Melbourne, Australia

When Angus Skeoch, CEO of Sydney-based Restore Mission, attended the John Stott conference he was simply curious about this remarkable leader of 20th century Christianity. He found himself among an older generation of men and women who had personally known Stott or otherwise been deeply influenced by the man. 

Skeoch, who settles at-risk refugees from Pakistan on the east coast of Papua New Guinea, was one of more than 100 evangelical leaders and emerging leaders from all corners of Australia who came together at Ridley Theological College in Melbourne, Australia, on 24th May, for reflection on the legacy of Rev John Stott

John Stott conference Brian Rosner


John Stott conference Stuart Piggin


John Stott conference Crowd

Top - Brian Rosner, principal of Ridley Theological College, speaks at the conference; Middle - historian Stuart Piggin speaks to one of the attendees; and, Bottom - the audience at the conference. PICTURES: Courtesy of Ridley Theological College

Joining them online was a bishop from Kenya, and 24 others from other nations around the world, all keen to honour the centenary of Stott’s birth in what was one of a series of worldwide reflection events rolling through 2021. 

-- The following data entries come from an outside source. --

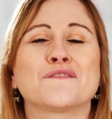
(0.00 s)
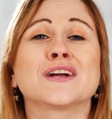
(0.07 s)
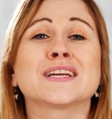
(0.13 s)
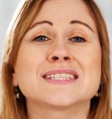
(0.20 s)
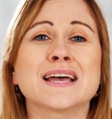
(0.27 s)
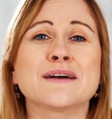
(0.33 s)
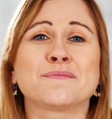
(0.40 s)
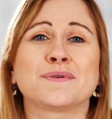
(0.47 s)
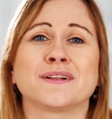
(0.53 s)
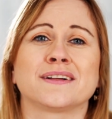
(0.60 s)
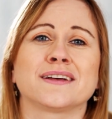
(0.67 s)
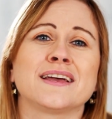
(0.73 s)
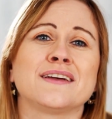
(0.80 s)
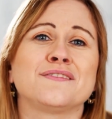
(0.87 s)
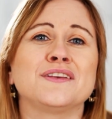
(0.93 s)
For example,
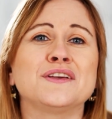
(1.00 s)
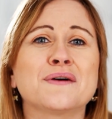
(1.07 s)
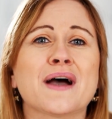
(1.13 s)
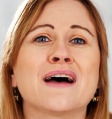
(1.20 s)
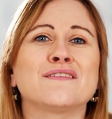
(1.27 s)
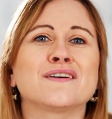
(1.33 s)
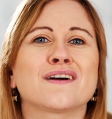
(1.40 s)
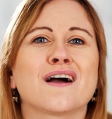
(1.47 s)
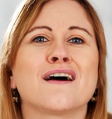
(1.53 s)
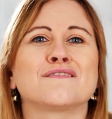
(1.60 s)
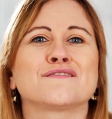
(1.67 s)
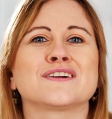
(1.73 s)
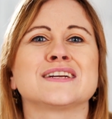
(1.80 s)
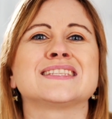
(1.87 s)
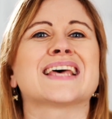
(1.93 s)
if you have a
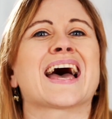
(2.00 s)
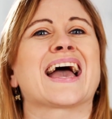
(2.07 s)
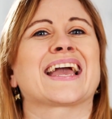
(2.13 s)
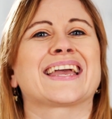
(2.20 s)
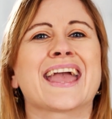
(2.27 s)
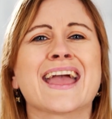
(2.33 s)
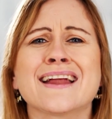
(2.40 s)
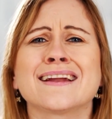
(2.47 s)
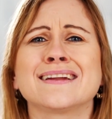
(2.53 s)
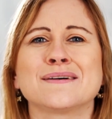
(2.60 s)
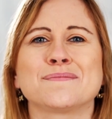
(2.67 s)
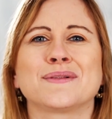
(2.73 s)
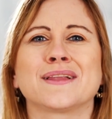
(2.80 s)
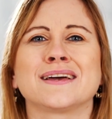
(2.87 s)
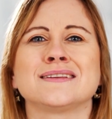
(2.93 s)
conference at Canada
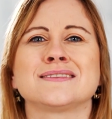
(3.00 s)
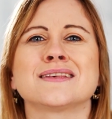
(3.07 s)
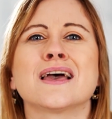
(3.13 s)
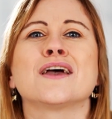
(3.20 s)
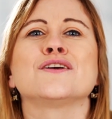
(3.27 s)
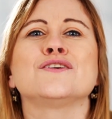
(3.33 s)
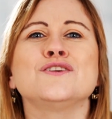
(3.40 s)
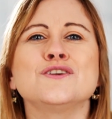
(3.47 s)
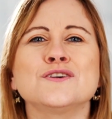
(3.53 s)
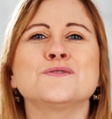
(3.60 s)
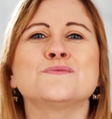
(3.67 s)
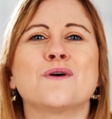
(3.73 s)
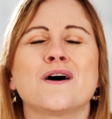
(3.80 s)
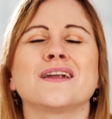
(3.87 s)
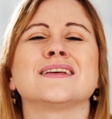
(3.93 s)
Place, you
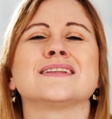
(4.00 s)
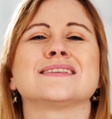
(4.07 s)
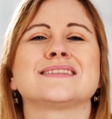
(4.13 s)
want an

They heard from six scholars how Stott radicalised evangelical preaching, authored 40 books and wrote the Lausanne Covenant for the Lausanne Movement of 1974 which has shaped so much of world evangelism while, at the same time, teaching and enabling others around the world to participate in developing mature church communities. He established numbers of formational institutions in a global strategy for depth training of Christians and their leaders especially to the world beyond the west where seventy percent of the world’s Christians are now found.     

Stott who died in 2011 age 90, was senior minister of All Souls Church in London from 1950 until the early nineties. His long time friend from the 1960’s, Billy Graham who died in 2018, regarded Stott as the most influential evangelical leader of the 20th century.

Keynote scholars at the Australian event included Chris Wright, global ambassador for the Langham Partnership (his session was pre-recorded from the UK), Australian historian Stuart Piggin and Brian Rosner, principal of Ridley Theological College. In their remarks, Billy Graham’s assessment seems accurate. 

Piggin explained that when Stott delivered a series of expository sermons to the Church Missionary Society conference in Katoomba of 1964 “it transformed the preaching of evangelicals throughout Australia". It was, he said, a new experience for Australian evangelicals to hear a whole book of the Bible preached in a series, to give the meaning of the text when written, and a contemporary application made plain. 

Another attendee, Peter Adam, a former principal of Ridley College, explained how Australian Christian leaders from that era, John Chapman and Dudley Foord, left that Katoomba conference to create the College of Preachers in Sydney and how, from that beginning, Stott’s expository method has become the the standard of evangelical preaching throughout Australia.   

Such was the high regard in which Stott was held in Australia that he was invited three times to become an Anglican bishop in New South Wales - all of which he turned down.

“Stott was not anxious to direct matters in Australia," Piggin, who believes that Stott could not have become so influential as he became among evangelicals of the many denominations around the world had he accepted high office in the Anglican Diocese of Sydney, told the conference. “He was grateful for Australians and what they were doing.”  

According to Wright, by 1974 Stott had developed a vision for a world that was changing rapidly.  

“In the early 20th century ninety per cent of Christians were found in the West,” he said. But by the 1970s, it was evident that was changing leading to the situation today in which seventy per cent of Christians are now found outside the west in the "Majority World".

By the 1990s Stott was determined to respond to requests for leadership training from majority world leaders by establishing “a stronger academic basis", according to Wright. It resulted in the formation of the Langham Institute that has since become the Langham Partnership by which almost 400 leaders from all parts of the non-Western world have earned doctoral degrees on Langham scholarships.  

According to Gillean Smiley, CEO of Langham Partnership Australia and another of the speakers, ninety-one per cent have returned to their native countries to fulfil an agreed ten years of ministry.  

Richard Trist, senior lecturer at the Anglican Institite at Ridley, wanted his emerging leaders to be exposed to Stott’s influence.  

“The event came about because I worked at All Souls in London so I knew John and I knew his centenary was coming up. So Brian Rosner and I sat down and worked out a plan for a conference,” he said. 

“It reinvigorates us, personally and theologically, just being reminded of the truth of the Gospel,” he said. 

The reflections of those like Trist and Piggins who knew Stott personally, stirred the younger attendees like Scott Doran-Sargent, state director of CMS Tasmania.   

“I was too young to have known him personally, but those who did were really touched by the humility and the gentleness of the man,” Doran-Sargent explained.  

Marc Dale, rector of the parish of St Albans in Highgate, Western Australia, was also glad to have included the conference into a busy week in Melbourne. 

“One of the highlights was the work of Langham; the legacy that comes from really believing something is important,” he said, “not only that people are evangelised but that they are discipled and there is a depth to all of that.”